There are so many things that I want to say, but I can't because I promised myself that I would leave it alone and let it breath. It's so hard to make someone see something they refuse to, because of their own selfish ways and inability to relate to someone else and their short comings. I'm selfish too, and I have my issues, God knows that, but I'm not the only one. There is so much negativity that surrounds us and our relationship that it is no wonder we fell apart. I can't be the only one that has problems and issues, and that has to be selfless before the other is. Just because in the past you have done things doesn't mean that now you can be negative because you simply do not understand. I refuse to live a life that I have spent the last 22 years trying to run away from. I should have support and positivity from the one I love, the one that is supposed to be my other half. But I do not get that. I'm supposed to just move one and let go, when I know there is more to us than this selfish negative bubble that we live in. But I need compromise and understanding before I can go any further. It's like you're so blinded by your selfishness and your unwillingness to put yourself in my shoes and see where I have been that you can't even see past all the negative that you feel surrounds me. You strive for me to move on from my past and to be a happy positive person, yet you throw the past in my face constantly and surround me with negativity. It's not fair. You say I don't help your insecurities, but you don't help mine either and you're so into your own self and insecurities that you have no time or no room to see mine.
It's so sad.
It's so sad to see something that could be so beautiful fall apart.

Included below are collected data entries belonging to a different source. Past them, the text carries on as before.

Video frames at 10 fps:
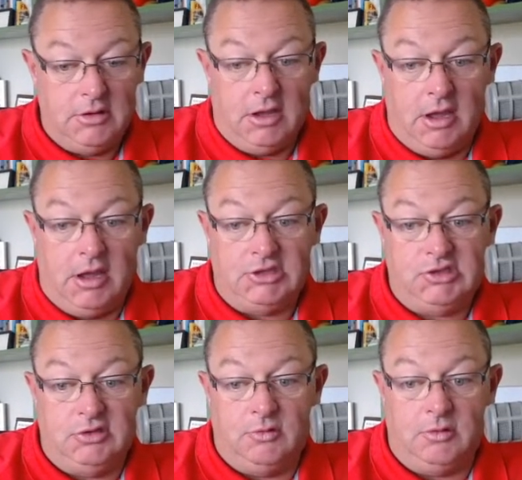
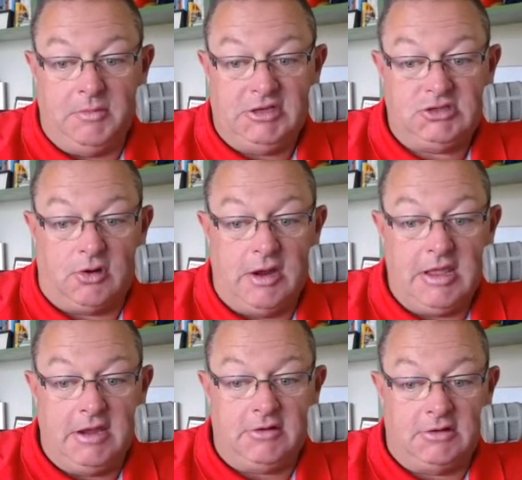to the northern beaches, already
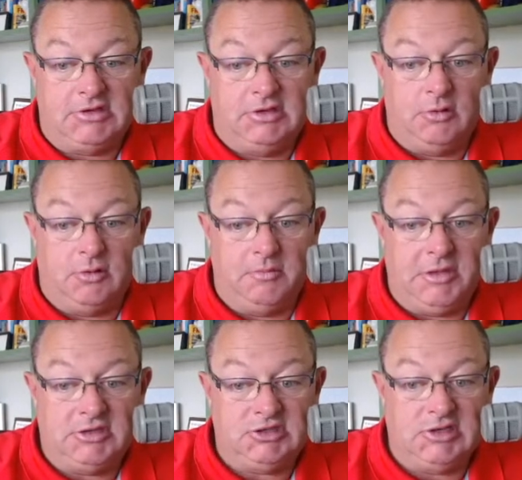getting onto the northern
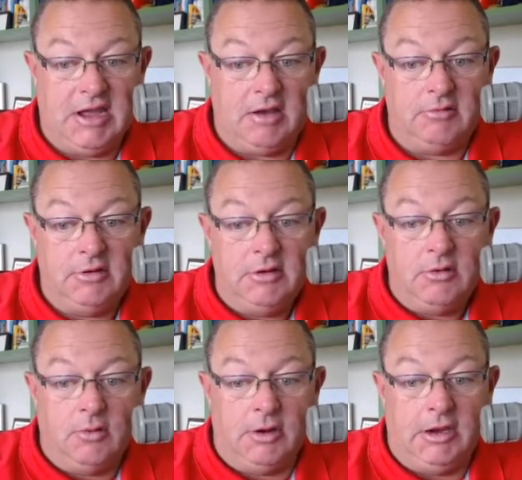beaches now,
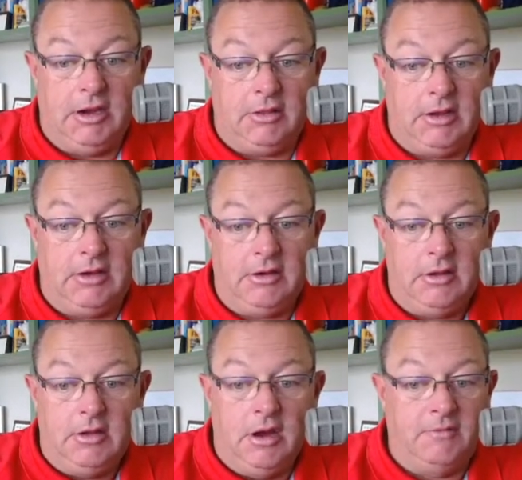Oregon Inlet,
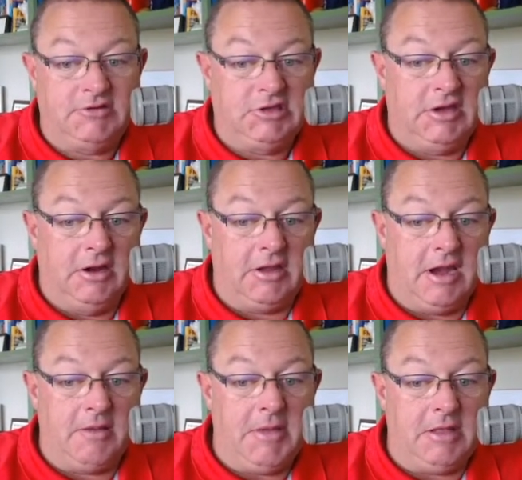over to the Dare
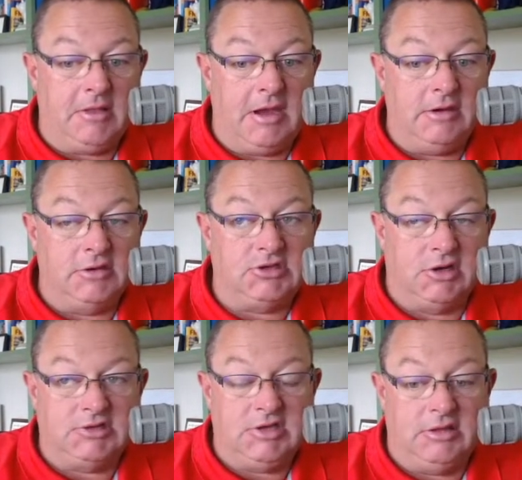County mainland. You're going to
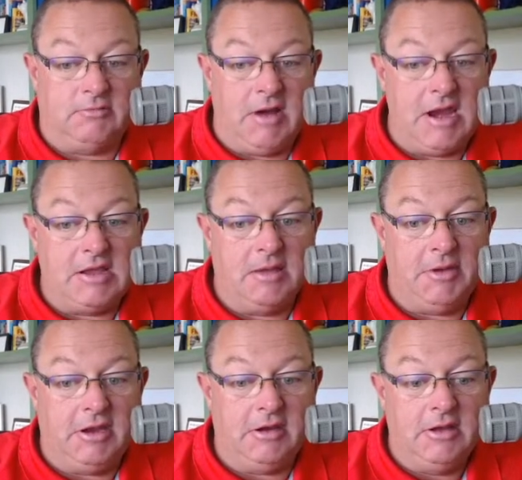start seeing the rain
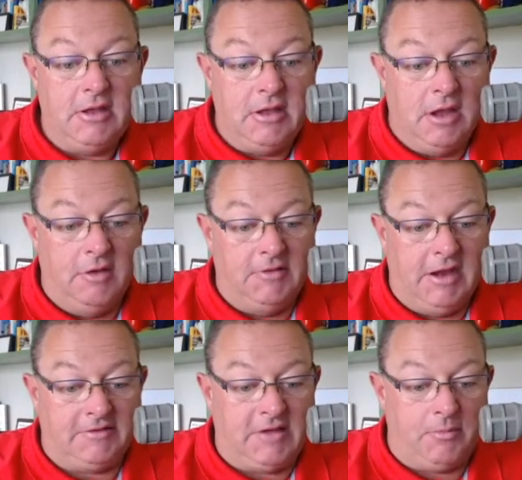coming in over the
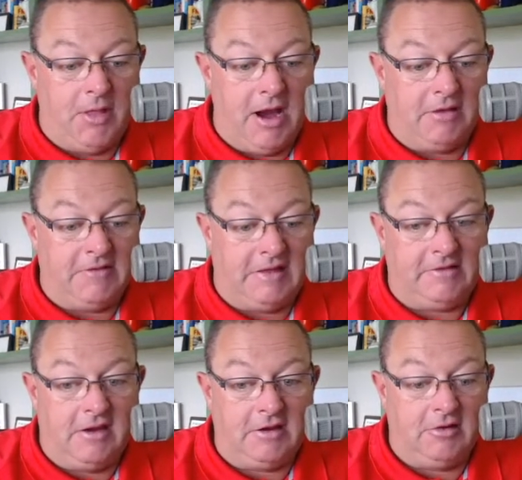next couple hours. That's
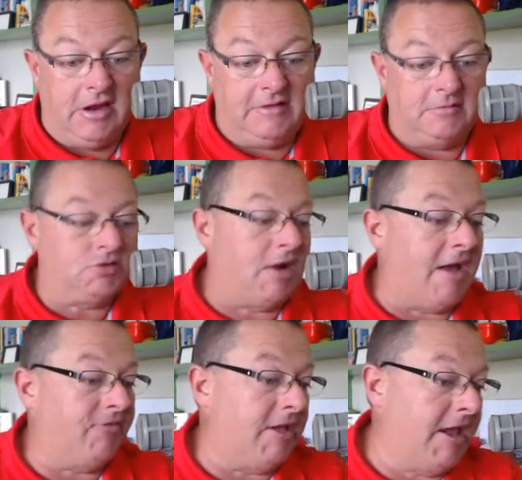going to create some
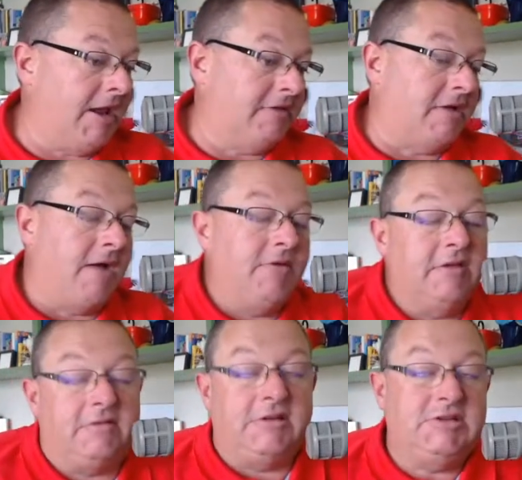traffic headaches,
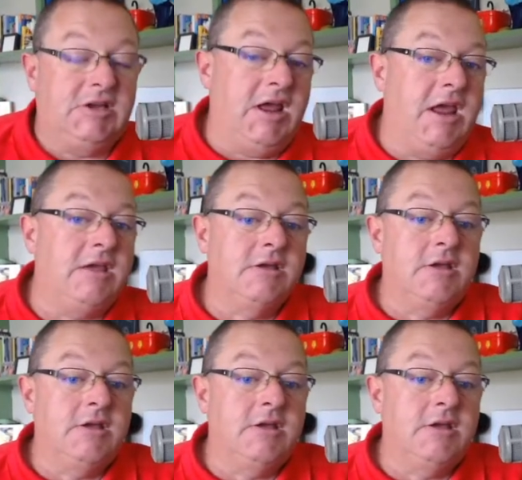obviously, todayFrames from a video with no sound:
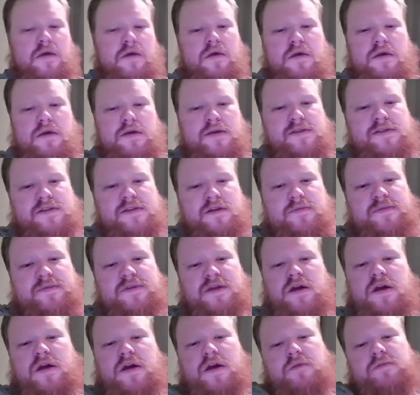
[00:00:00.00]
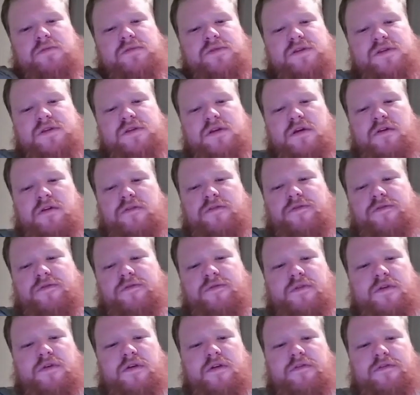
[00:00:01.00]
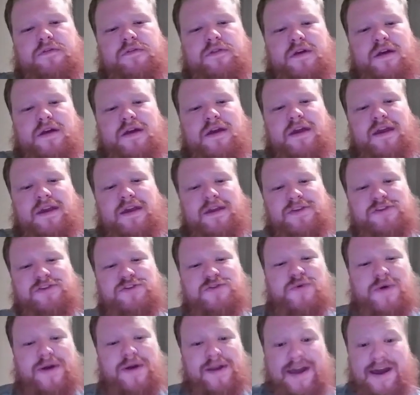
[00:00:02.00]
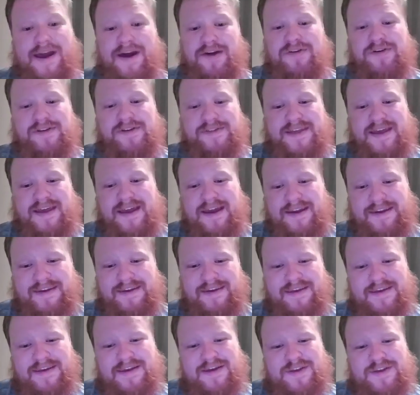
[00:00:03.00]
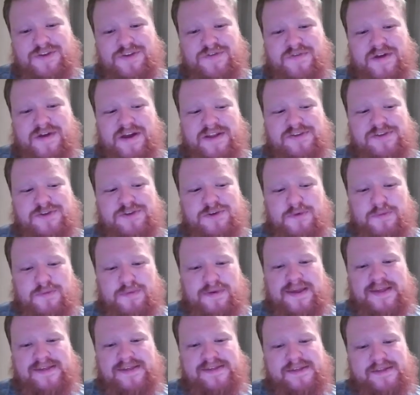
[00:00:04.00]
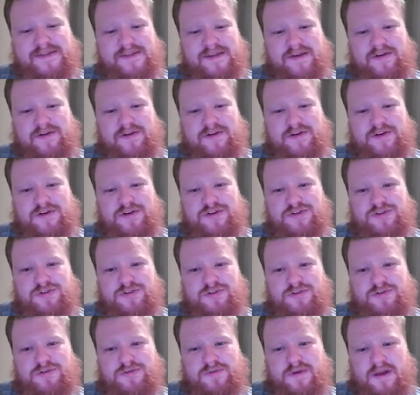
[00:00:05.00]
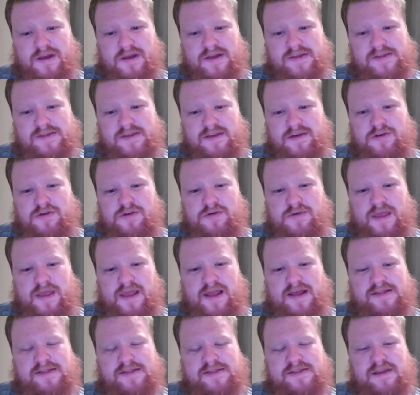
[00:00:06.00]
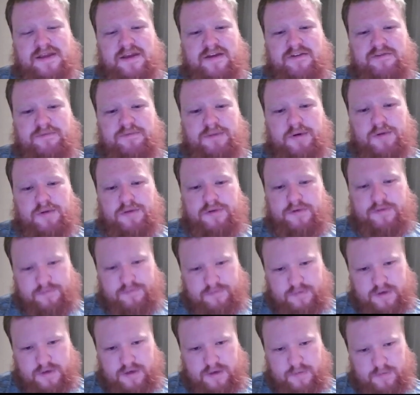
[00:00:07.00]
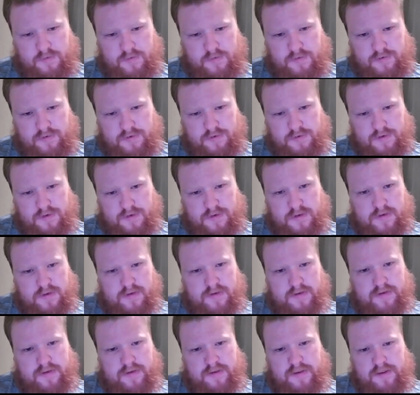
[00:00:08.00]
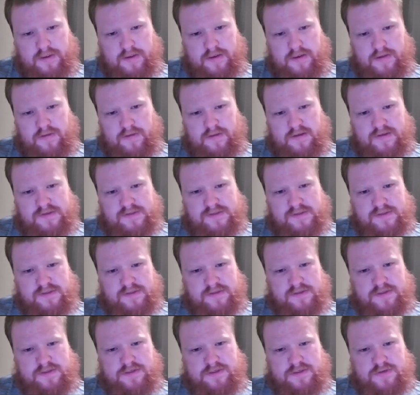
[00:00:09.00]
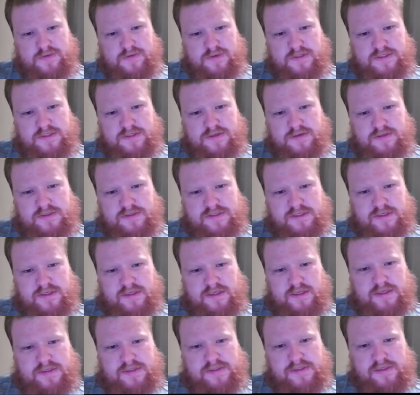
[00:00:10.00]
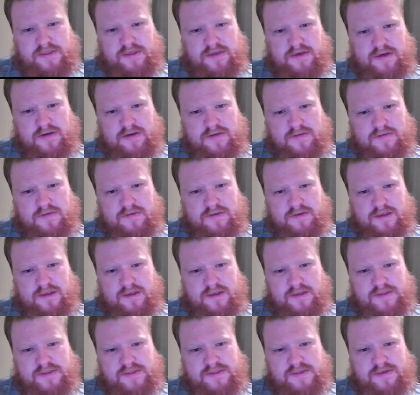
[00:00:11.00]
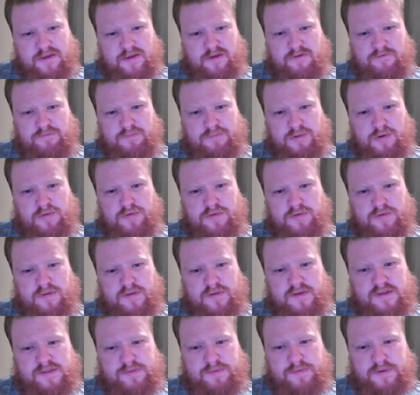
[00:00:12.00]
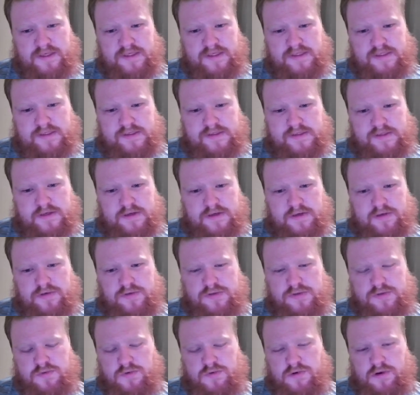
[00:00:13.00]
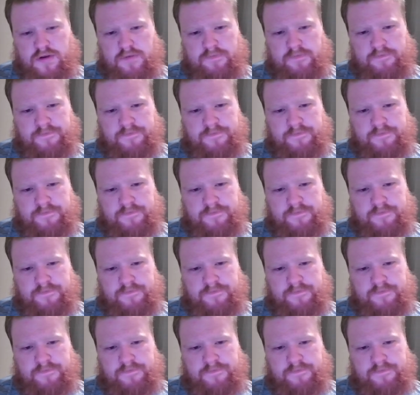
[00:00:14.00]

sometimes if they do a counterattack, you've got two pieces that are under duress, and you can't save both of them anymore. And that's the situation looks like he's in. I don't think he can save both of these pieces. He's going to lose one.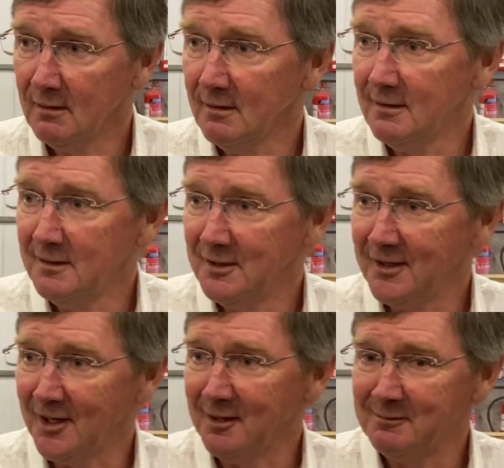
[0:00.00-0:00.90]
Good.
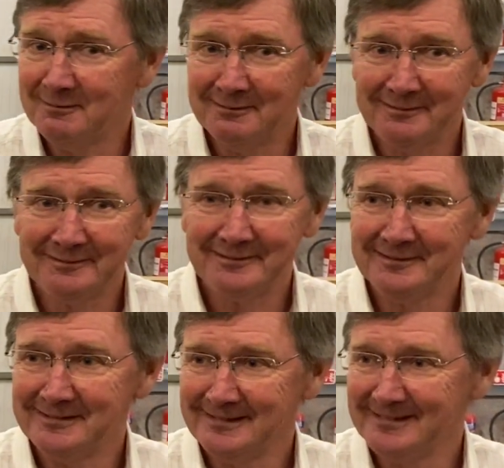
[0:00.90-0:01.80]
Excellent. Yeah.
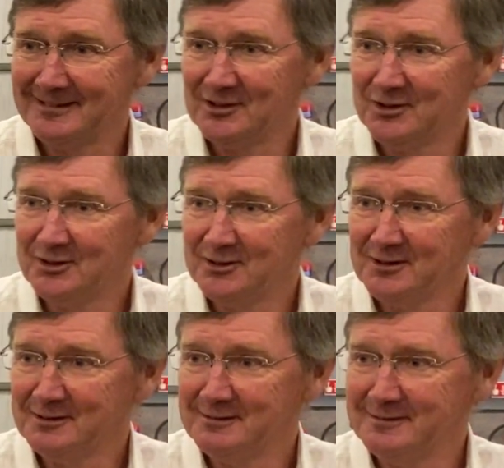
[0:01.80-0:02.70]
Well, thanks for taking
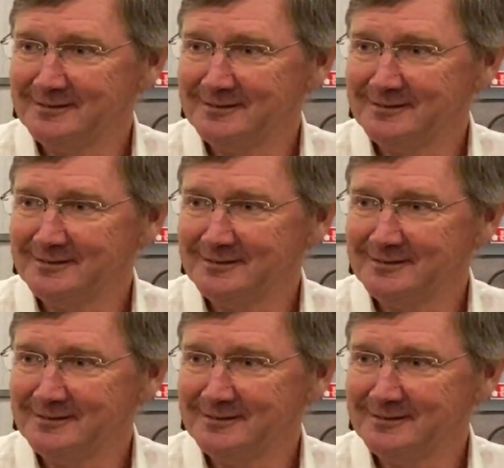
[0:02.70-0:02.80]
some time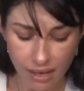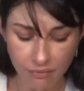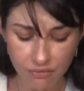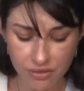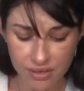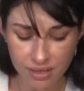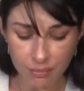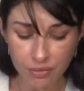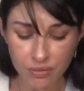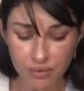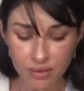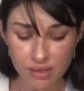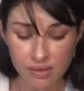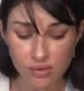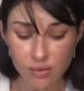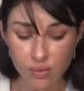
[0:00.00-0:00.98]
For some of
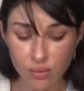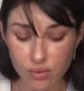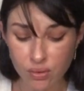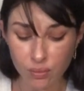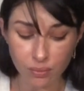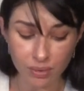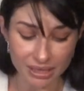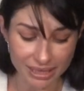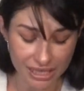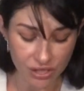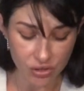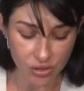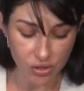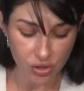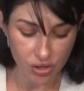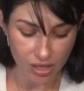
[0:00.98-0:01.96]
you, this is also
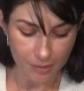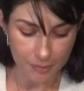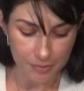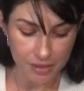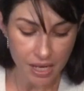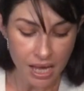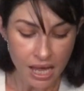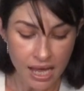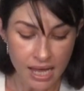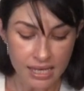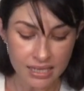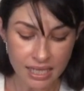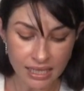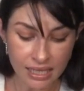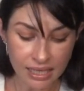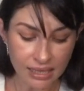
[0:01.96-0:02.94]
relationships,
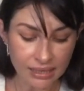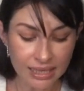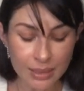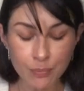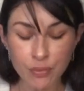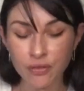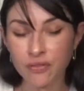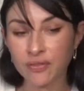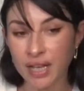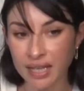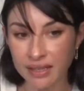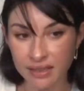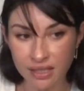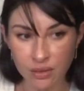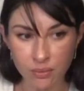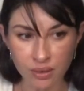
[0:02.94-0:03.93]
taking a leap of
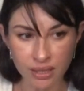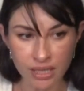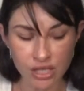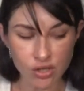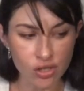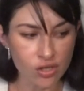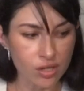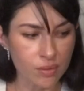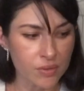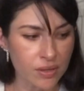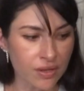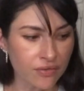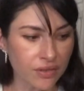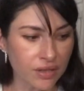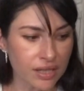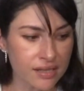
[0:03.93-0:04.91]
faith in a relationship. So
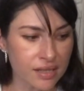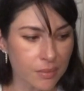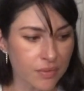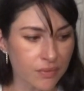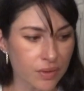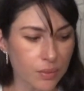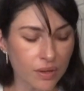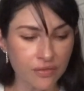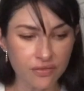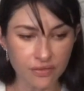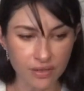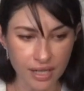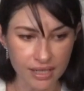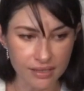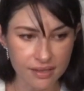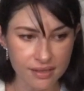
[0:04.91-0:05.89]
I feel like some of you are
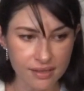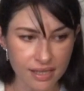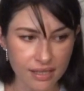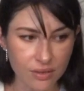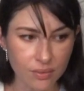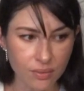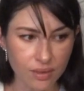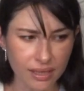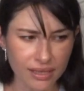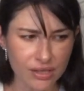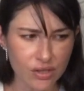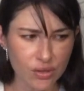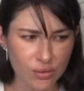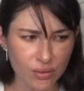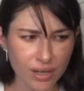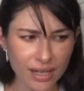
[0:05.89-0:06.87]
friends and you're like,
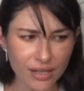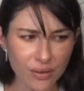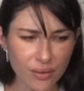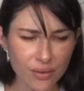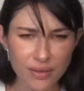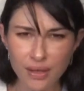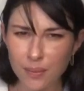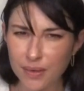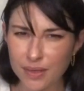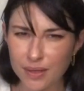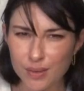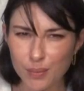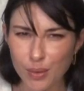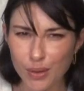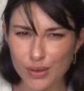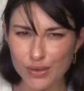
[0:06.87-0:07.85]
should I go there with
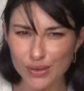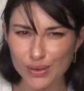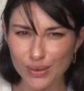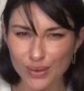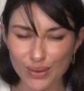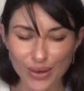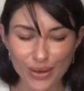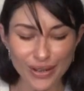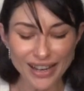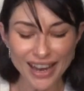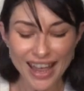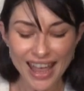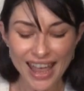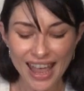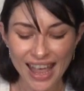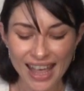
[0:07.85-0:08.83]
this person or not?
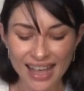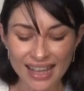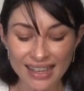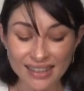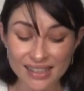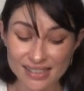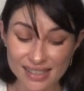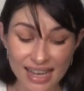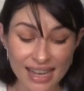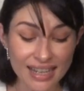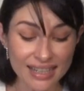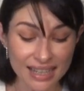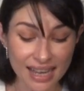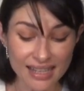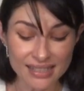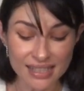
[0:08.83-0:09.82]
And they're
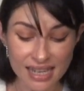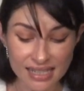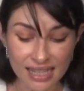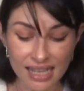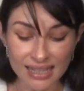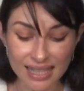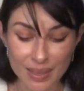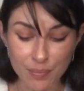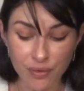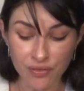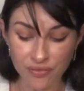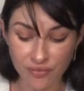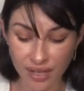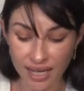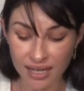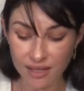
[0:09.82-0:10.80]
saying, yeah, take that leap of
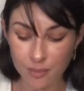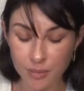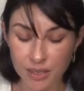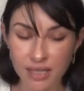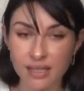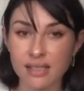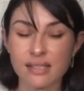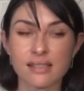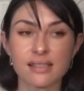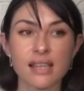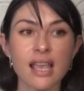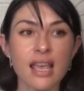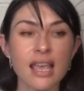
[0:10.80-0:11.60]
faith, because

And you won't even try to do anything about it.
Instead I have to come up with the solutions and I have to be the one that sits here and hurts and tries to think of all the ways we might be able to fix this.
Well no more.
If you can't see it, I won't try and make you see it.
And if you can't feel it, I won't try and make you feel it.
What's done is done, and by your own hand you have ended it.
I am no longer going to try.
You won't. So I won't.
I guess this is the goodbye I never saw coming.